His fake CDC credentials convinced Kritschgau to open the door 
quietly. The continued pretense won him a demonstration of the 
laptop's souped up memory capacity. Everything Scully knew had 
been stored in multiple formats on the computer.

"I'll take charge of getting this to our headquarters," he 
reassured the perplexed Kritschgau.

"Nobody told me you'd be coming," he objected.

"Security. We don't want things like that going out on phone 
lines," Krycek answered, looking grave.

Kritschgau regarded his long, stringy hair with distaste. "Look, 
I was a security expert before you were . . . ."

Krycek shot him casually before he finished his pompous sentence. 
The bullet went high, but it did the job.
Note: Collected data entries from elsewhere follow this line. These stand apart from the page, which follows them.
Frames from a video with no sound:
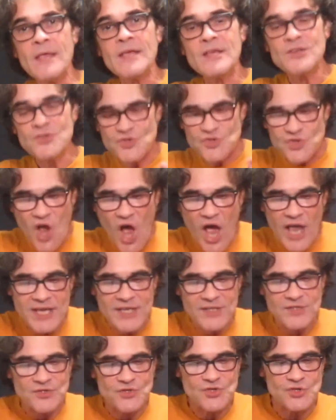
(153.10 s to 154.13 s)

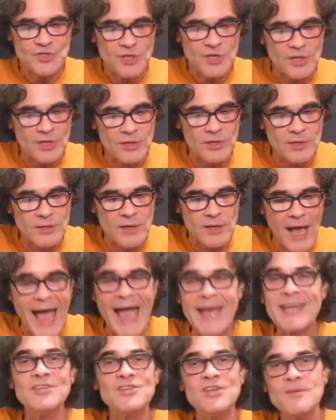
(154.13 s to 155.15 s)
science,
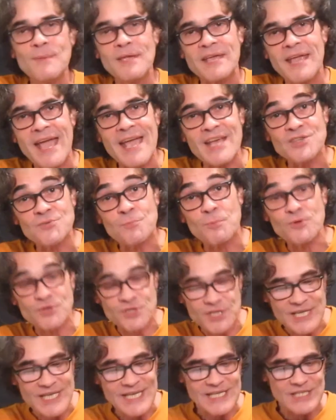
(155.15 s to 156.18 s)
academic
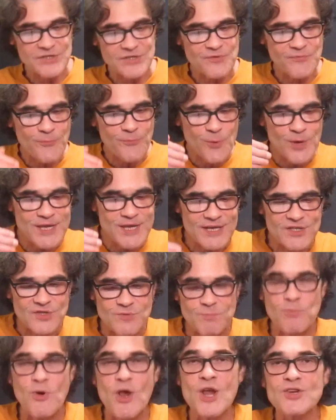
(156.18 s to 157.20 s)
expertise, free
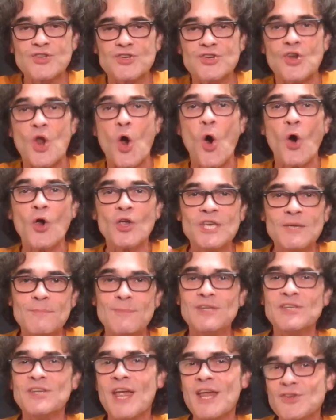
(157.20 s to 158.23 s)
expression,
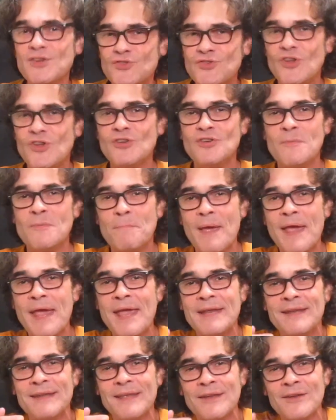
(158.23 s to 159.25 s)
argumentation and
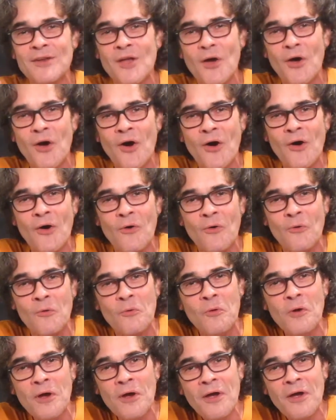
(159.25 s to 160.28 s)
debate, and
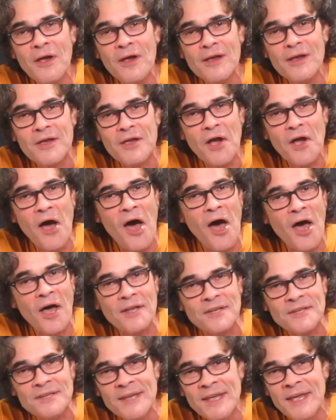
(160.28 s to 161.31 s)
oh
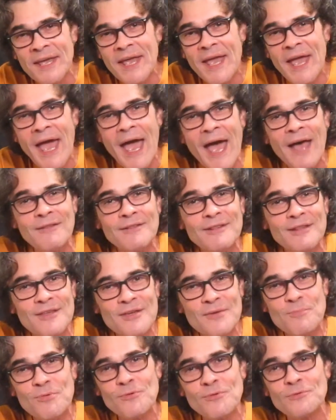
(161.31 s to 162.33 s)
God, how
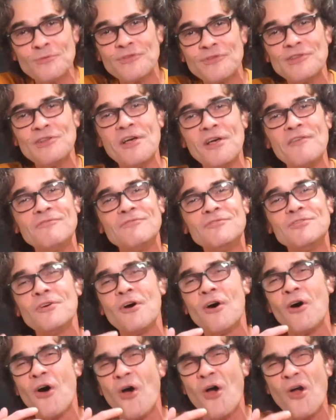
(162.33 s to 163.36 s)
liberals love
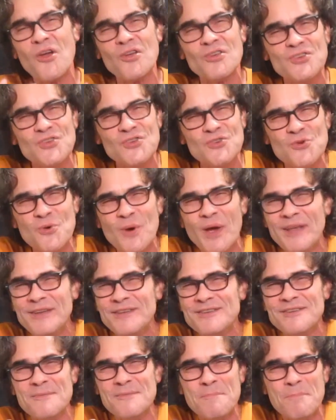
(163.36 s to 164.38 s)
to argue
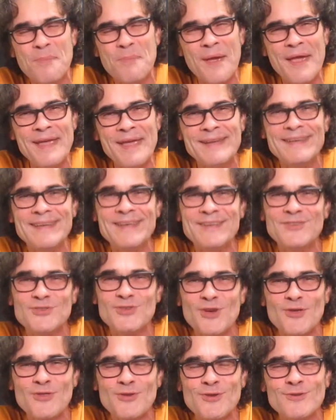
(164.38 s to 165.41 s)
and debate each
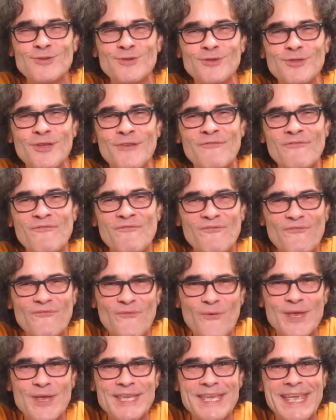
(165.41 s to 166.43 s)
other till the
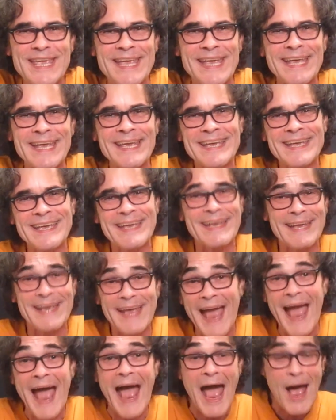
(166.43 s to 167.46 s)
freaking
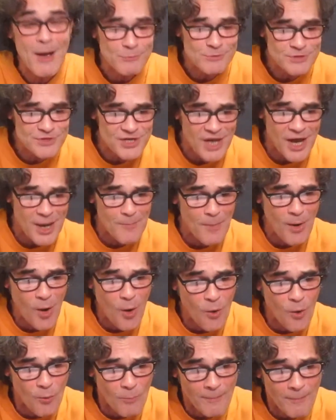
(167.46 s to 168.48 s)
cows come
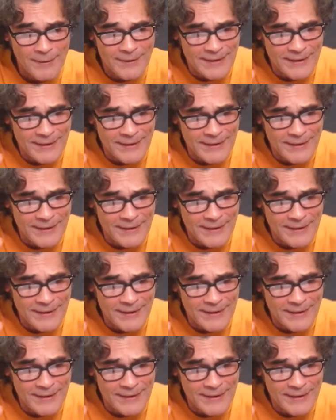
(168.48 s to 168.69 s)
home.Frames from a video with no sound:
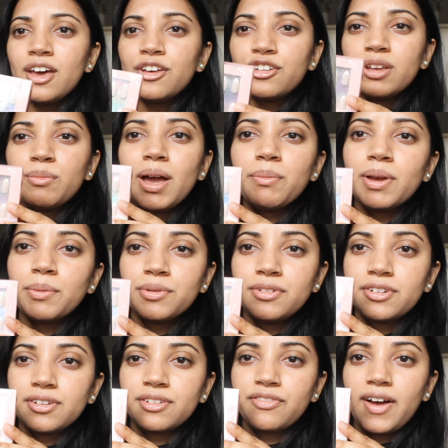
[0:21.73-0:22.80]
So you might be able to
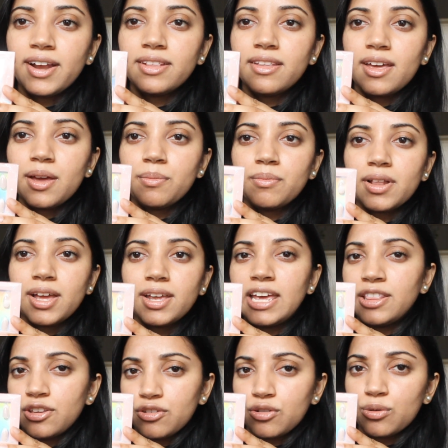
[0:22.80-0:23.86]
just find them like
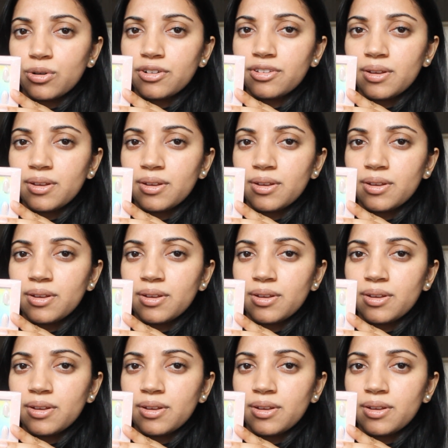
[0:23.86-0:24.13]
in the store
A quick search 
convinced him that Kritschgau had no information beyond the 
computer files. He started a fire anyway in a spontaneous 
celebration at shucking the hated disguise. Burn, hippie wig, 
burn, he chanted to himself, dropping it onto the flaming trash 
pile. Then he headed for his next rendezvous.

In the morning his source had told him the procedure was 
scheduled to start two hours ago. He had time to sweep Fowley's 
place for surveillance before the operation ended and she 
returned.

---------------------------------------------------------------

He was almost finished when the front door opened.

"You left before it was over," he observed to Fowley. "So even 
you found Golgotha too painful to witness."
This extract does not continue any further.